EXERCISE OBJECTIVE: Make an exact transcript of the lines in the data below, starting with the one containing "Frames from a" and going on through the one containing "Video frames at", with both included and the pictures left out.

___

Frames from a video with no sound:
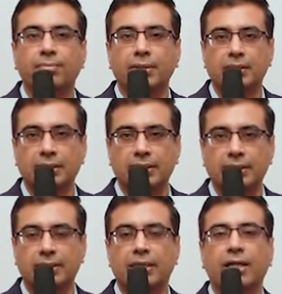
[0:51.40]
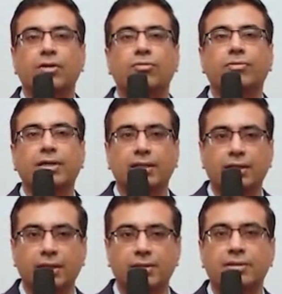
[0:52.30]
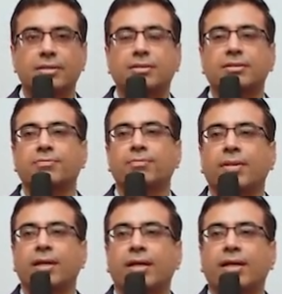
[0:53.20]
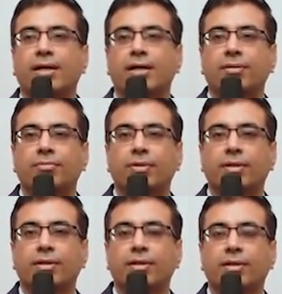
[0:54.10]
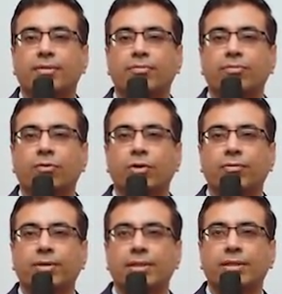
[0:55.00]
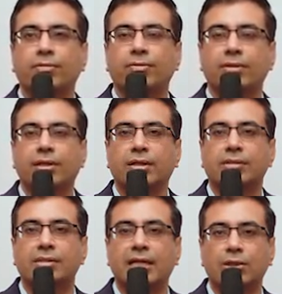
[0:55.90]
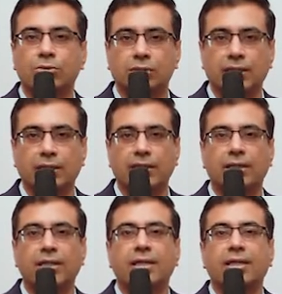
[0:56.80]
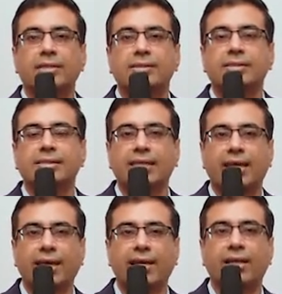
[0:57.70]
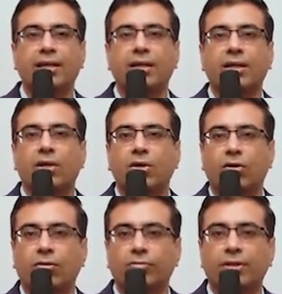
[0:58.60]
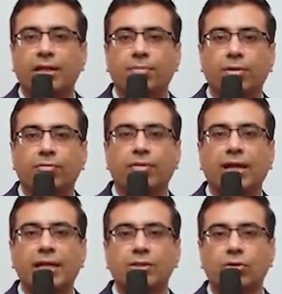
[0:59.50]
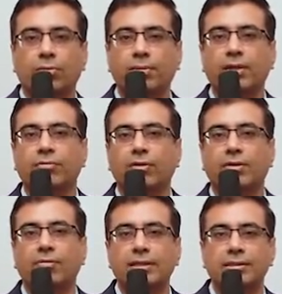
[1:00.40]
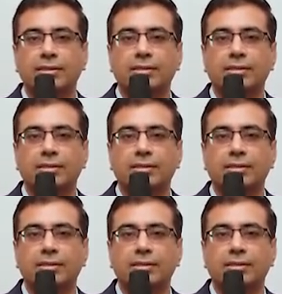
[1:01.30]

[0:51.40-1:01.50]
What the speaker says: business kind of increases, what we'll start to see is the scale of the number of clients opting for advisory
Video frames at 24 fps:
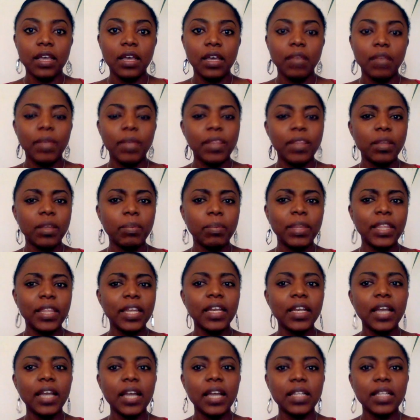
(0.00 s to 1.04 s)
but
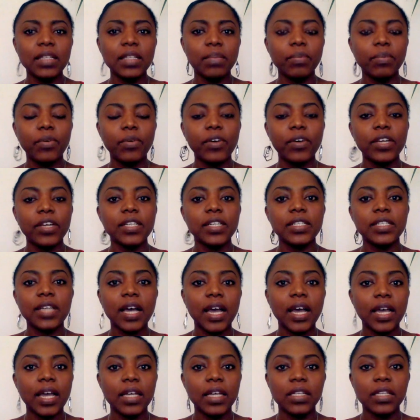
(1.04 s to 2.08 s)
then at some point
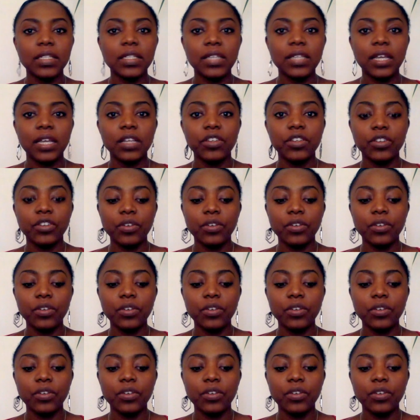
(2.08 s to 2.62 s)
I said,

___

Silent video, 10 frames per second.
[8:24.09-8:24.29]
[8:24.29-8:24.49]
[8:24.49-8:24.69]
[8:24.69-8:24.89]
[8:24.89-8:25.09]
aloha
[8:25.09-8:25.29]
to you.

___

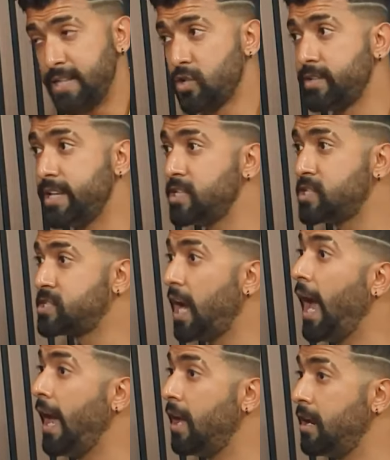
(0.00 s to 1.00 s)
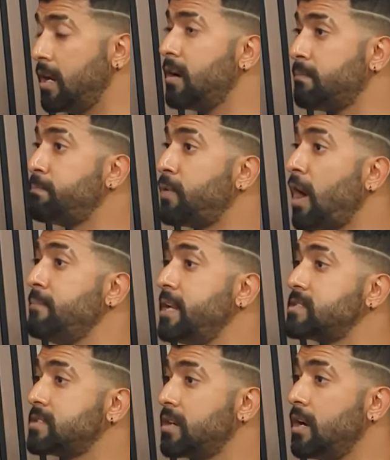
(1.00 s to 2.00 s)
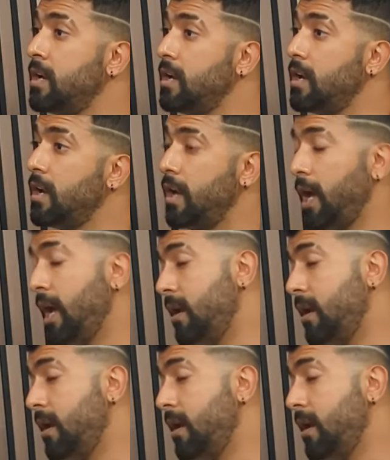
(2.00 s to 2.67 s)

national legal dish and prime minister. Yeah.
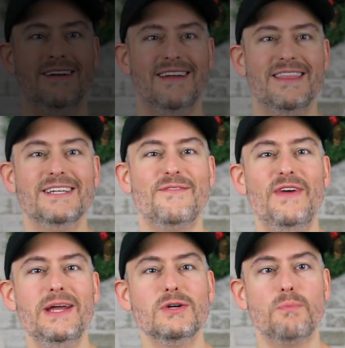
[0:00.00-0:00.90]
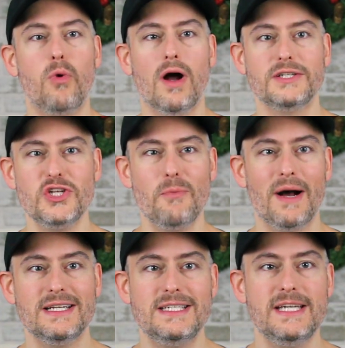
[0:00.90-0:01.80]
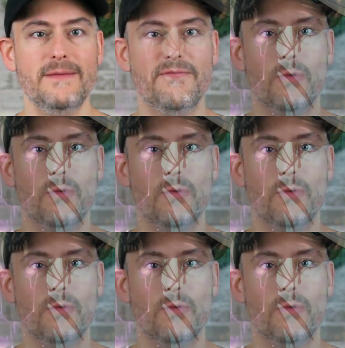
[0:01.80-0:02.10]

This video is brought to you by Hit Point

___

RESPONSE BELOW:
Frames from a video with no sound:
[0:51.40]
[0:52.30]
[0:53.20]
[0:54.10]
[0:55.00]
[0:55.90]
[0:56.80]
[0:57.70]
[0:58.60]
[0:59.50]
[1:00.40]
[1:01.30]

[0:51.40-1:01.50]
What the speaker says: business kind of increases, what we'll start to see is the scale of the number of clients opting for advisory
Video frames at 24 fps:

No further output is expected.